## What you have to do
What is needed here is a verbatim copy of the records that follow.

Input records Block Start

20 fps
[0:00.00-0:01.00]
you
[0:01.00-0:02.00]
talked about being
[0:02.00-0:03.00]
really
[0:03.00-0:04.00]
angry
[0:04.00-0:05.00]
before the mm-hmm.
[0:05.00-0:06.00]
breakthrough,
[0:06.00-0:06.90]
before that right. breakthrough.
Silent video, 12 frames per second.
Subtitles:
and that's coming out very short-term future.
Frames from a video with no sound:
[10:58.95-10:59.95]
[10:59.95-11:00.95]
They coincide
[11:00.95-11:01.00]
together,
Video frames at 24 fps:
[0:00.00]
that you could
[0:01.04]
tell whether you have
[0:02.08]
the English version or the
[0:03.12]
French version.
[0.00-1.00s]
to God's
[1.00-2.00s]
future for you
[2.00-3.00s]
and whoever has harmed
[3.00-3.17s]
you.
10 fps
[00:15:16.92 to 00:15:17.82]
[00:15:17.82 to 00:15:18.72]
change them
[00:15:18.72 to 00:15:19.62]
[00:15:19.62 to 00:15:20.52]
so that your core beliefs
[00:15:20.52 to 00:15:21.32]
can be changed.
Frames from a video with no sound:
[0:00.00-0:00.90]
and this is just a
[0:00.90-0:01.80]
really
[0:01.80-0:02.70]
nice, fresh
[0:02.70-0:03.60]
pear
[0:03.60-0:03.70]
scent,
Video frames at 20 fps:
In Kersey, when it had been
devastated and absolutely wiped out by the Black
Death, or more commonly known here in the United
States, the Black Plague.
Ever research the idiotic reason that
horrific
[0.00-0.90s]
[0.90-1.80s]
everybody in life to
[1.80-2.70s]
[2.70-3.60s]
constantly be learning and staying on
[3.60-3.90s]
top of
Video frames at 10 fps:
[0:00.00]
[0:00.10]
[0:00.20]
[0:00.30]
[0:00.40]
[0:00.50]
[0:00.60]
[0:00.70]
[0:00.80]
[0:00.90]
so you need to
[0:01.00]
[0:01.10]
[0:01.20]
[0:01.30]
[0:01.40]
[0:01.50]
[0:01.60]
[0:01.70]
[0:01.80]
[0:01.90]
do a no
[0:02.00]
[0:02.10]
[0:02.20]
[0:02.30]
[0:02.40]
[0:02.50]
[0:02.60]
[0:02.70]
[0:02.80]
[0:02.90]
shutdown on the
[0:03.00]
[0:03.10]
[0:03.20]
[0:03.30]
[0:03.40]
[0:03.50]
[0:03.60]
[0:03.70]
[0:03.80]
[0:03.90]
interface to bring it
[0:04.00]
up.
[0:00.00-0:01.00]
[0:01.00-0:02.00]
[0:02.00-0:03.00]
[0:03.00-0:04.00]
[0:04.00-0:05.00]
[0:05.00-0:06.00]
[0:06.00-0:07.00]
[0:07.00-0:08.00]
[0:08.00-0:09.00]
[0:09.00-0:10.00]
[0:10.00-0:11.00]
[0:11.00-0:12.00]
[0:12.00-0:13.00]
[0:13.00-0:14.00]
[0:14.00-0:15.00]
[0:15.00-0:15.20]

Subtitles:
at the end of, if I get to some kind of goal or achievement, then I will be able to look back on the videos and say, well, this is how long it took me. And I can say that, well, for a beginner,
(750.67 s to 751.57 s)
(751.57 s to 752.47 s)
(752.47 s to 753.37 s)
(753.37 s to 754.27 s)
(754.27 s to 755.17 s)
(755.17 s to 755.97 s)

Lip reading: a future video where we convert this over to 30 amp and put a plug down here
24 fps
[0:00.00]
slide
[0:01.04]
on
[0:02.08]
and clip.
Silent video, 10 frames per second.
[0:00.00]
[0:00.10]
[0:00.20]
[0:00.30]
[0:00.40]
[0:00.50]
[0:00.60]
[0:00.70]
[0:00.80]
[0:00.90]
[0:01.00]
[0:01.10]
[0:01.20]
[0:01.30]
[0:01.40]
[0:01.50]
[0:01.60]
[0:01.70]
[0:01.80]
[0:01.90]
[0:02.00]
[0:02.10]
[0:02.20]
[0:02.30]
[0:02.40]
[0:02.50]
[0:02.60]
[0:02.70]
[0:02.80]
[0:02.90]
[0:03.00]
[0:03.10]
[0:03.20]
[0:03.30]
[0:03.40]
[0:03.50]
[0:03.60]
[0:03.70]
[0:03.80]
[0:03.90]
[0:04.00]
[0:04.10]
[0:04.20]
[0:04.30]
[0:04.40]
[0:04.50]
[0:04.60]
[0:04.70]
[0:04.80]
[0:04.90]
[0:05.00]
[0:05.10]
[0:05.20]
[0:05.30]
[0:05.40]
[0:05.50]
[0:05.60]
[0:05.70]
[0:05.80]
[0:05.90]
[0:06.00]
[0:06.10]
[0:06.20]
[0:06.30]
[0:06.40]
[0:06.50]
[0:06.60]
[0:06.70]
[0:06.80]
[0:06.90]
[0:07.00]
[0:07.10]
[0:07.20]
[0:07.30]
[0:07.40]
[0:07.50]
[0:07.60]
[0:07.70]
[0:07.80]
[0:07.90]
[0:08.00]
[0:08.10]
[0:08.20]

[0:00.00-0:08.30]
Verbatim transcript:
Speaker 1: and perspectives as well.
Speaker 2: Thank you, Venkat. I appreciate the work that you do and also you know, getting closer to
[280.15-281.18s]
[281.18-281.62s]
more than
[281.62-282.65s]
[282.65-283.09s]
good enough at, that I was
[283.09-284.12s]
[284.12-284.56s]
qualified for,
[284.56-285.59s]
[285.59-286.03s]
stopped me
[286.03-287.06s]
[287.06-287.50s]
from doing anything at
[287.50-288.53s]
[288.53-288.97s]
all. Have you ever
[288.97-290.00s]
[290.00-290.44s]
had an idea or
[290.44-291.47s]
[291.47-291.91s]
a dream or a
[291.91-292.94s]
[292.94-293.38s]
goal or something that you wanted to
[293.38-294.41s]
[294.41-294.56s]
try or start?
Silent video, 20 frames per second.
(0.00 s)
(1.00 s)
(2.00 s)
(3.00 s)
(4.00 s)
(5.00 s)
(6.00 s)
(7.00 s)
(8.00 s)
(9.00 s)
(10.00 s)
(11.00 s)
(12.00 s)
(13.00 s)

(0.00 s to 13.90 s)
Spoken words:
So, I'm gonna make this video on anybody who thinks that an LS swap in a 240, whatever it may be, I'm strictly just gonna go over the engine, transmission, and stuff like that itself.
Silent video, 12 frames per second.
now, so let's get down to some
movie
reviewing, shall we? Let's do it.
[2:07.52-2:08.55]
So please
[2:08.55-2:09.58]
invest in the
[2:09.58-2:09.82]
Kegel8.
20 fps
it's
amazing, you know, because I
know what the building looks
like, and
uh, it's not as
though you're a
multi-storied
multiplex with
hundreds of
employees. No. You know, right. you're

Input records Block End

## Written response
20 fps
[0:00.00-0:01.00]
you
[0:01.00-0:02.00]
talked about being
[0:02.00-0:03.00]
really
[0:03.00-0:04.00]
angry
[0:04.00-0:05.00]
before the mm-hmm.
[0:05.00-0:06.00]
breakthrough,
[0:06.00-0:06.90]
before that right. breakthrough.
Silent video, 12 frames per second.
Subtitles:
and that's coming out very short-term future.
Frames from a video with no sound:
[10:58.95-10:59.95]
[10:59.95-11:00.95]
They coincide
[11:00.95-11:01.00]
together,
Video frames at 24 fps:
[0:00.00]
that you could
[0:01.04]
tell whether you have
[0:02.08]
the English version or the
[0:03.12]
French version.
[0.00-1.00s]
to God's
[1.00-2.00s]
future for you
[2.00-3.00s]
and whoever has harmed
[3.00-3.17s]
you.
10 fps
[00:15:16.92 to 00:15:17.82]
[00:15:17.82 to 00:15:18.72]
change them
[00:15:18.72 to 00:15:19.62]
[00:15:19.62 to 00:15:20.52]
so that your core beliefs
[00:15:20.52 to 00:15:21.32]
can be changed.
Frames from a video with no sound:
[0:00.00-0:00.90]
and this is just a
[0:00.90-0:01.80]
really
[0:01.80-0:02.70]
nice, fresh
[0:02.70-0:03.60]
pear
[0:03.60-0:03.70]
scent,
Video frames at 20 fps:
In Kersey, when it had been
devastated and absolutely wiped out by the Black
Death, or more commonly known here in the United
States, the Black Plague.
Ever research the idiotic reason that
horrific
[0.00-0.90s]
[0.90-1.80s]
everybody in life to
[1.80-2.70s]
[2.70-3.60s]
constantly be learning and staying on
[3.60-3.90s]
top of
Video frames at 10 fps:
[0:00.00]
[0:00.10]
[0:00.20]
[0:00.30]
[0:00.40]
[0:00.50]
[0:00.60]
[0:00.70]
[0:00.80]
[0:00.90]
so you need to
[0:01.00]
[0:01.10]
[0:01.20]
[0:01.30]
[0:01.40]
[0:01.50]
[0:01.60]
[0:01.70]
[0:01.80]
[0:01.90]
do a no
[0:02.00]
[0:02.10]
[0:02.20]
[0:02.30]
[0:02.40]
[0:02.50]
[0:02.60]
[0:02.70]
[0:02.80]
[0:02.90]
shutdown on the
[0:03.00]
[0:03.10]
[0:03.20]
[0:03.30]
[0:03.40]
[0:03.50]
[0:03.60]
[0:03.70]
[0:03.80]
[0:03.90]
interface to bring it
[0:04.00]
up.
[0:00.00-0:01.00]
[0:01.00-0:02.00]
[0:02.00-0:03.00]
[0:03.00-0:04.00]
[0:04.00-0:05.00]
[0:05.00-0:06.00]
[0:06.00-0:07.00]
[0:07.00-0:08.00]
[0:08.00-0:09.00]
[0:09.00-0:10.00]
[0:10.00-0:11.00]
[0:11.00-0:12.00]
[0:12.00-0:13.00]
[0:13.00-0:14.00]
[0:14.00-0:15.00]
[0:15.00-0:15.20]

Subtitles:
at the end of, if I get to some kind of goal or achievement, then I will be able to look back on the videos and say, well, this is how long it took me. And I can say that, well, for a beginner,
(750.67 s to 751.57 s)
(751.57 s to 752.47 s)
(752.47 s to 753.37 s)
(753.37 s to 754.27 s)
(754.27 s to 755.17 s)
(755.17 s to 755.97 s)

Lip reading: a future video where we convert this over to 30 amp and put a plug down here
24 fps
[0:00.00]
slide
[0:01.04]
on
[0:02.08]
and clip.
Silent video, 10 frames per second.
[0:00.00]
[0:00.10]
[0:00.20]
[0:00.30]
[0:00.40]
[0:00.50]
[0:00.60]
[0:00.70]
[0:00.80]
[0:00.90]
[0:01.00]
[0:01.10]
[0:01.20]
[0:01.30]
[0:01.40]
[0:01.50]
[0:01.60]
[0:01.70]
[0:01.80]
[0:01.90]
[0:02.00]
[0:02.10]
[0:02.20]
[0:02.30]
[0:02.40]
[0:02.50]
[0:02.60]
[0:02.70]
[0:02.80]
[0:02.90]
[0:03.00]
[0:03.10]
[0:03.20]
[0:03.30]
[0:03.40]
[0:03.50]
[0:03.60]
[0:03.70]
[0:03.80]
[0:03.90]
[0:04.00]
[0:04.10]
[0:04.20]
[0:04.30]
[0:04.40]
[0:04.50]
[0:04.60]
[0:04.70]
[0:04.80]
[0:04.90]
[0:05.00]
[0:05.10]
[0:05.20]
[0:05.30]
[0:05.40]
[0:05.50]
[0:05.60]
[0:05.70]
[0:05.80]
[0:05.90]
[0:06.00]
[0:06.10]
[0:06.20]
[0:06.30]
[0:06.40]
[0:06.50]
[0:06.60]
[0:06.70]
[0:06.80]
[0:06.90]
[0:07.00]
[0:07.10]
[0:07.20]
[0:07.30]
[0:07.40]
[0:07.50]
[0:07.60]
[0:07.70]
[0:07.80]
[0:07.90]
[0:08.00]
[0:08.10]
[0:08.20]

[0:00.00-0:08.30]
Verbatim transcript:
Speaker 1: and perspectives as well.
Speaker 2: Thank you, Venkat. I appreciate the work that you do and also you know, getting closer to
[280.15-281.18s]
[281.18-281.62s]
more than
[281.62-282.65s]
[282.65-283.09s]
good enough at, that I was
[283.09-284.12s]
[284.12-284.56s]
qualified for,
[284.56-285.59s]
[285.59-286.03s]
stopped me
[286.03-287.06s]
[287.06-287.50s]
from doing anything at
[287.50-288.53s]
[288.53-288.97s]
all. Have you ever
[288.97-290.00s]
[290.00-290.44s]
had an idea or
[290.44-291.47s]
[291.47-291.91s]
a dream or a
[291.91-292.94s]
[292.94-293.38s]
goal or something that you wanted to
[293.38-294.41s]
[294.41-294.56s]
try or start?
Silent video, 20 frames per second.
(0.00 s)
(1.00 s)
(2.00 s)
(3.00 s)
(4.00 s)
(5.00 s)
(6.00 s)
(7.00 s)
(8.00 s)
(9.00 s)
(10.00 s)
(11.00 s)
(12.00 s)
(13.00 s)

(0.00 s to 13.90 s)
Spoken words:
So, I'm gonna make this video on anybody who thinks that an LS swap in a 240, whatever it may be, I'm strictly just gonna go over the engine, transmission, and stuff like that itself.
Silent video, 12 frames per second.
now, so let's get down to some
movie
reviewing, shall we? Let's do it.
[2:07.52-2:08.55]
So please
[2:08.55-2:09.58]
invest in the
[2:09.58-2:09.82]
Kegel8.
20 fps
it's
amazing, you know, because I
know what the building looks
like, and
uh, it's not as
though you're a
multi-storied
multiplex with
hundreds of
employees. No. You know, right. you're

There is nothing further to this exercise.